This week we will:
- Continue our mindfulness practice by connecting with the senses
- Keep nurturing our seeds (physical and metaphorical)
- Rediscover our hidden talents for exploring the world around us
Review of Week 1
Last week we introduced a breathing practice as way to start to connect with the idea that we are Nature. We are not separate from it and every aspect of our lives is governed by the laws of Nature. We explored the breath and how it continues without our conscious control – in fact, there are any number of complex processes occurring in our bodies that we could not begin to orchestrate ourselves – there is no way we could “think” our ribs and diaphragm into moving and drawing air into our bodies at the level of all the processes (nerve impulses and individual muscles contracting and so on) that have to happen for this to occur. The most we can do is to hold our breath for a short time or change the rhythm of our breathing. The point is that Nature takes over and takes care of the processes for us. We can also reflect on the cycles of breath and the way these mirror other cycles in Nature like the ebbing and flowing of waves on the seashore. So, in every moment we have an opportunity to connect with the wonder of Nature through our breath.
Optional Extra Activity
There is an entirely optional extra activity (the Tree Meditation), which builds on the breathing practice of week 1 and explores the interdependence of us and a tree – we breathe out carbon dioxide that the tree needs and breathe in the oxygen, which the tree provides. It can certainly be done indoors, but also outdoors with a tree if this is possible.

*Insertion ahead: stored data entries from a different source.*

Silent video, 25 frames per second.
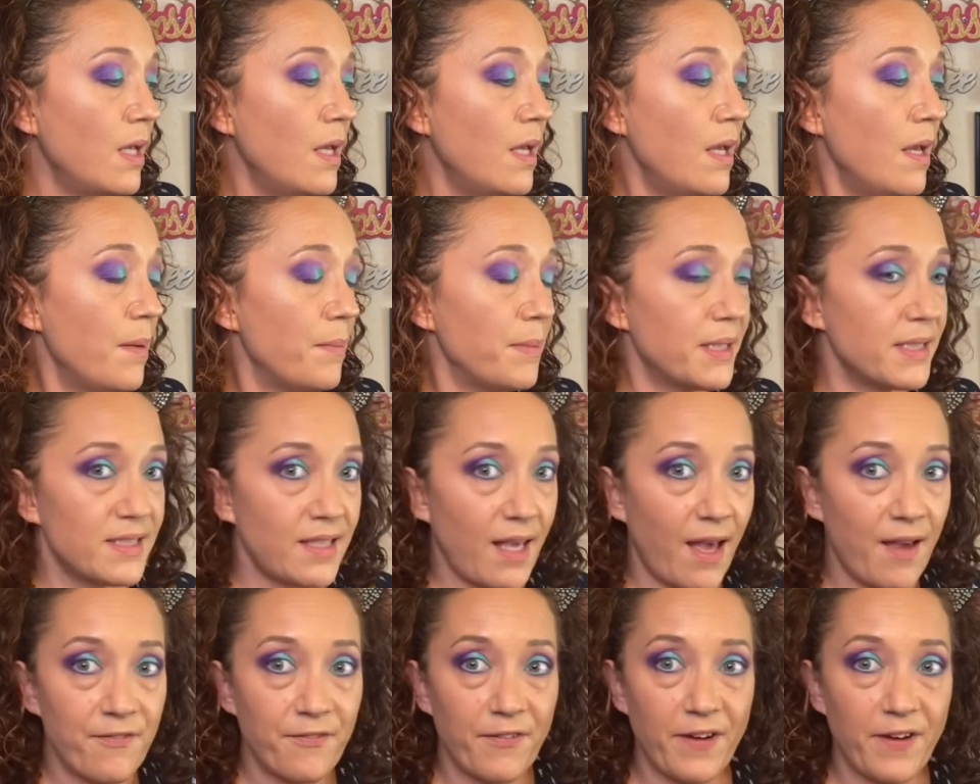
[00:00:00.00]
because I
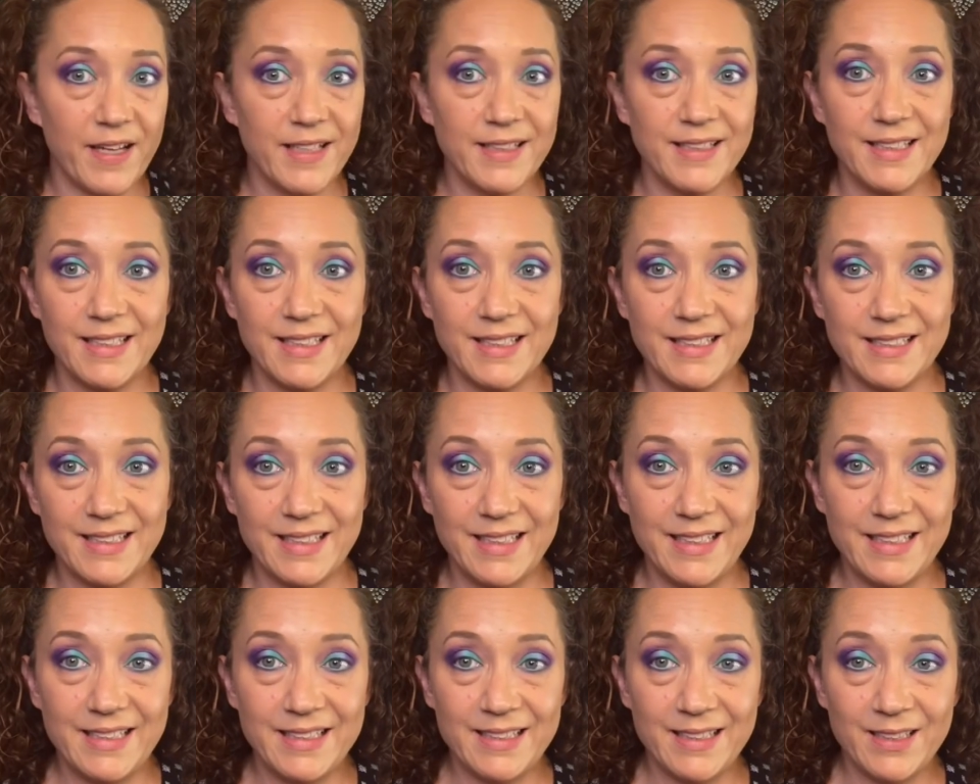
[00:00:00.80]
find it is
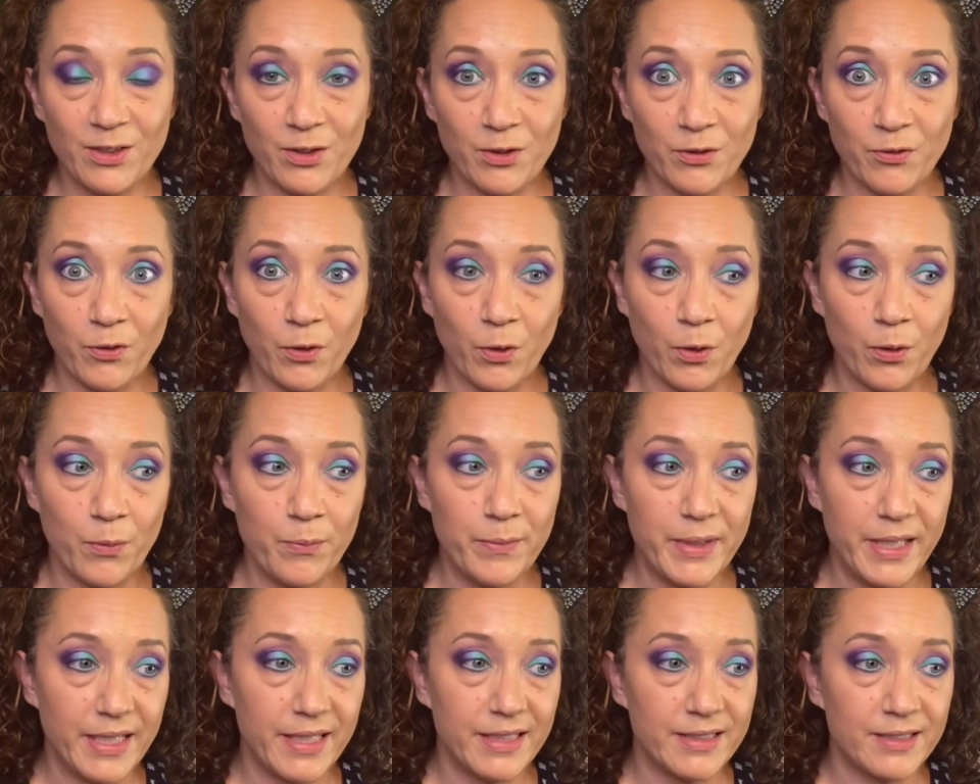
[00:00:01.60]
easier for
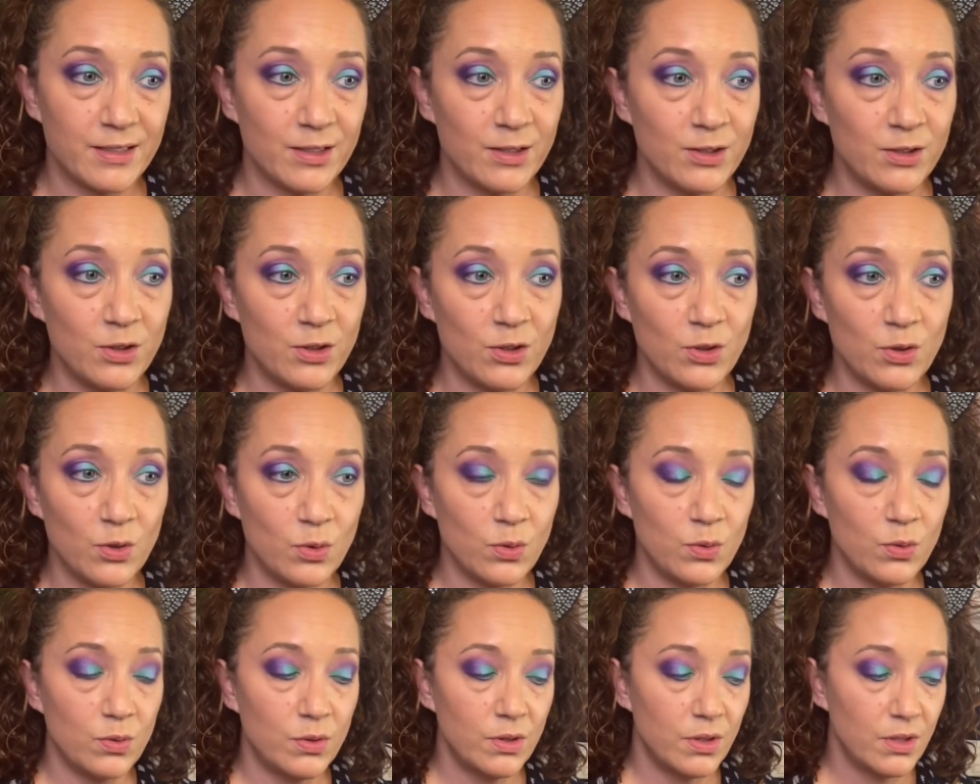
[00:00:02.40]
me to
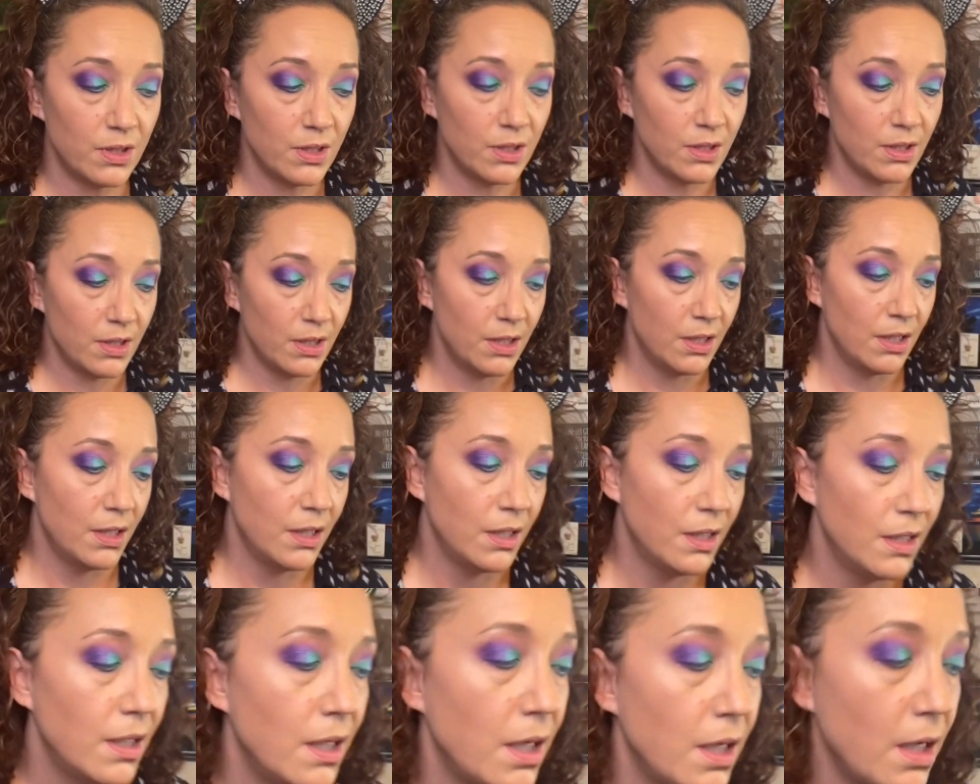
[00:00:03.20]
do
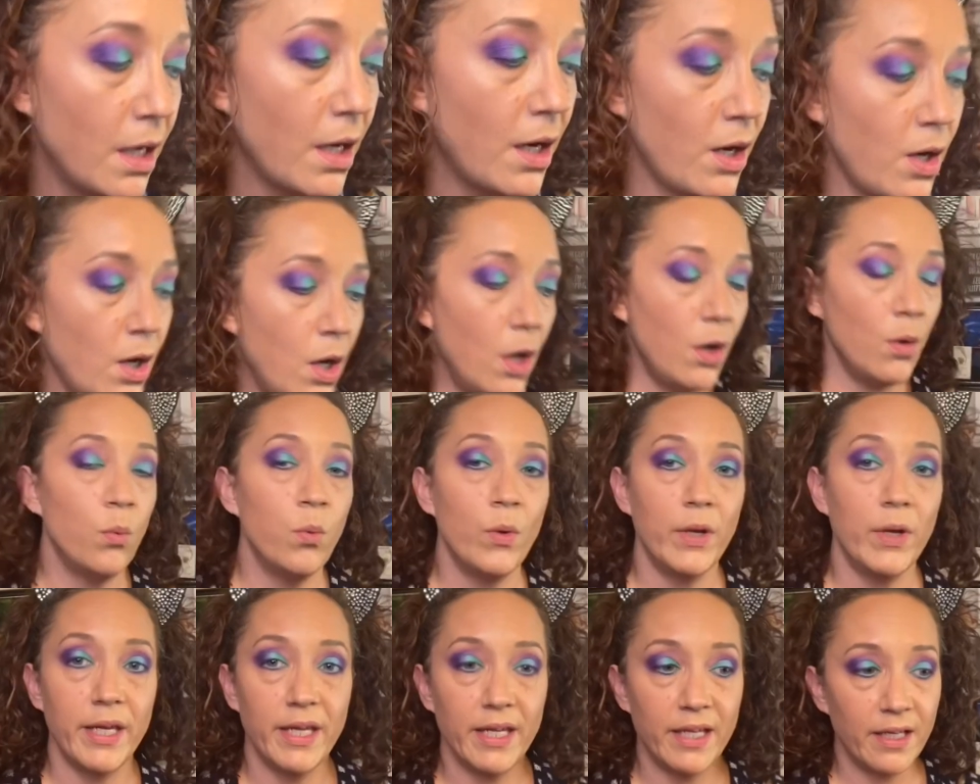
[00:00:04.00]
a
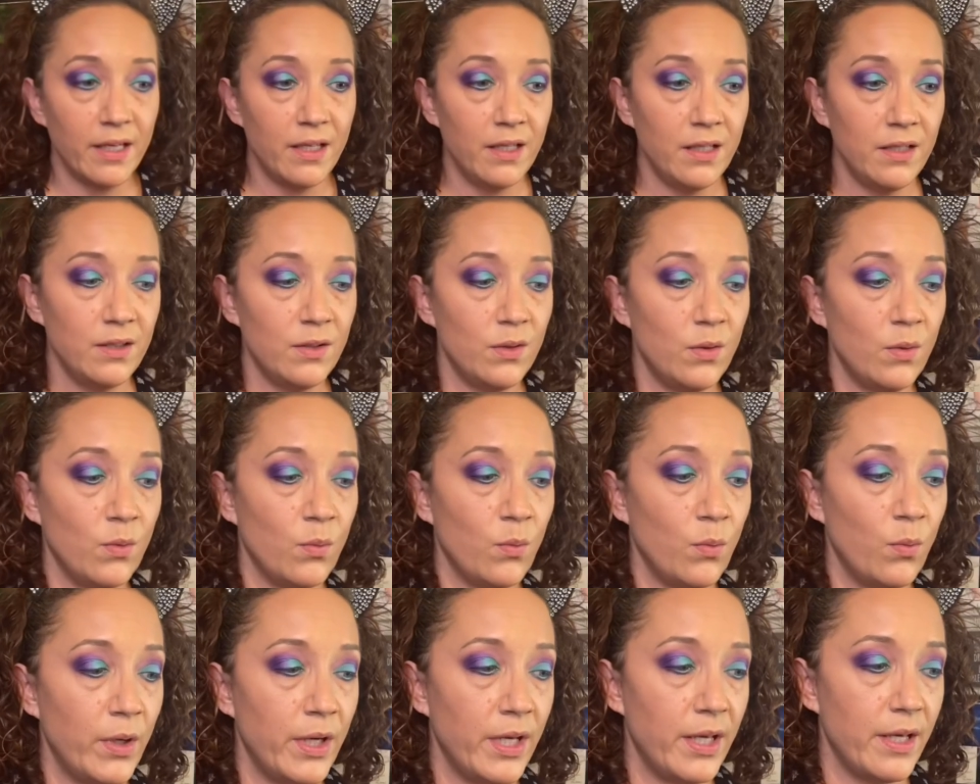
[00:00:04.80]
wing
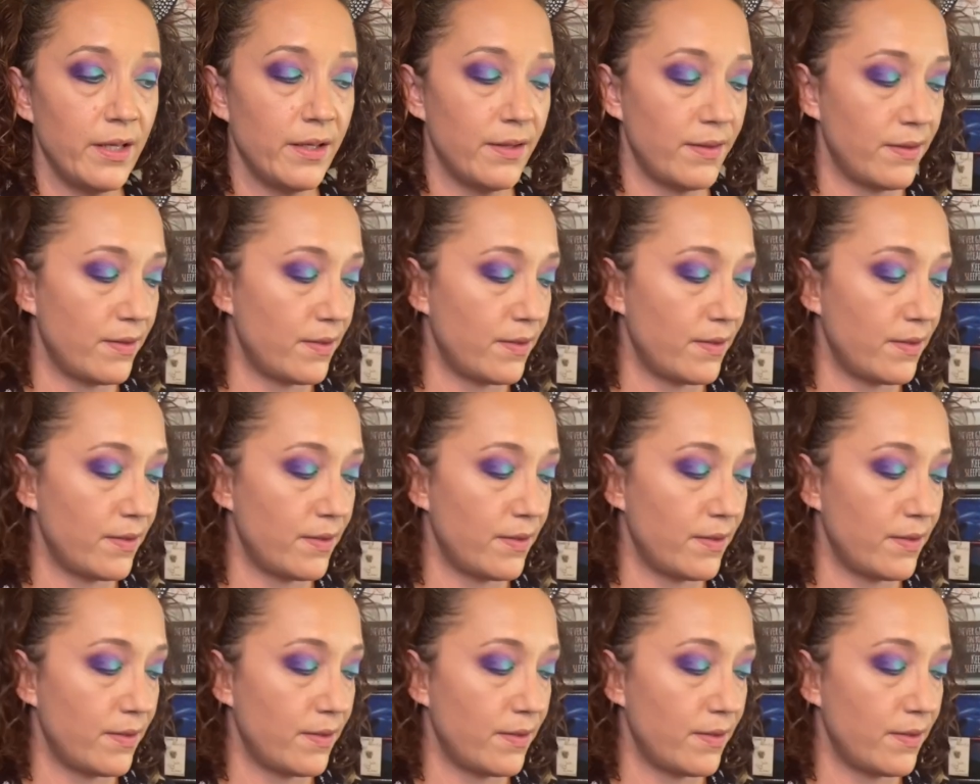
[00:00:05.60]
with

Activity for week 2: Noticing the weather
Spending lots of time indoors, it is easy to lose track of the weather and seasons. With heating and insulation and shelter from the rain, it is possible to be blissfully unaware of all but the most extreme weather conditions.
This activity is very simple. Each day, just take a few moments to notice what the weather is like outside your home (either by opening the window or stepping outside if the weather is not too extreme). Notice what senses you use to determine what the weather is like. Initially, it might be your vision, but do you use the feeling on your skin to detect the air temperature? Do you use hearing or feel for rain or wind? Notice if you are judging the weather as “good” or “bad.” Does your relationship to it change if you drop these labels?
You can extend this activity by asking yourself, if you didn’t know from the calendar etc – if you had just landed from another planet, whether you could tell what the season is or what time of day?
It is also good to acknowledge your own internal weather – in other words, what your general mood is. This is very much a light touch activity – just an overall impression of your mood (maybe you could describe this in terms of weather conditions (sunny, stormy, gloomy, changeable etc.) or the surface of a body of water (e.g. choppy, calm etc), not getting into any deep introspection and not judging how things should or shouldn’t be or wishing things were different. It is simply an exercise to acknowledge the feelings that are here and just to allow them to be here (like the clouds or rain or sunshine) – not trying to wish “negative” feelings away or trying to hold onto “positive” feelings.
Suggested journal or Facebook share: As before, you may like to jot a few words down about your experience – what you noticed, whether you noticed judgement creeping in – maybe you noticed a tendency to try to avoid any sensations you regard as “unpleasant?”
Mindful Practice for week 2
As in week 1, you are invited to do try this each day if you would like. The practice is available as a YouTube video. This week we are starting to get in touch with our senses. The practice itself focuses on listening. It can be done from a window or even just by listening to the sounds on the video indoors.
Suggested journal or Facebook share: You can jot down a few notes about the experience of this practice. Did you find that you were judging the sounds? Were there many sounds or just a few?
Our forgotten superpowers
We typically talk about having five senses, but in reality we have maybe as many as 30 according to scientists. For example, sensing temperature is a separate sense, sensing pain, and balance are too, as is the sense that tells you where your hand is in relation to your body (proprioception). All animals rely on their senses for survival, but as we have moved away from the lifestyle of our ancestors, we have become less dependent on our senses for getting our food and water, protecting us from predators, or telling us when to seek shelter. So we have become less in tune with our senses and with the clues and signs from nature that they would once have helped us to read. This week is about starting to tune back into our senses.
In week 3 we will be exploring the senses more deeply and also tapping into our creativity.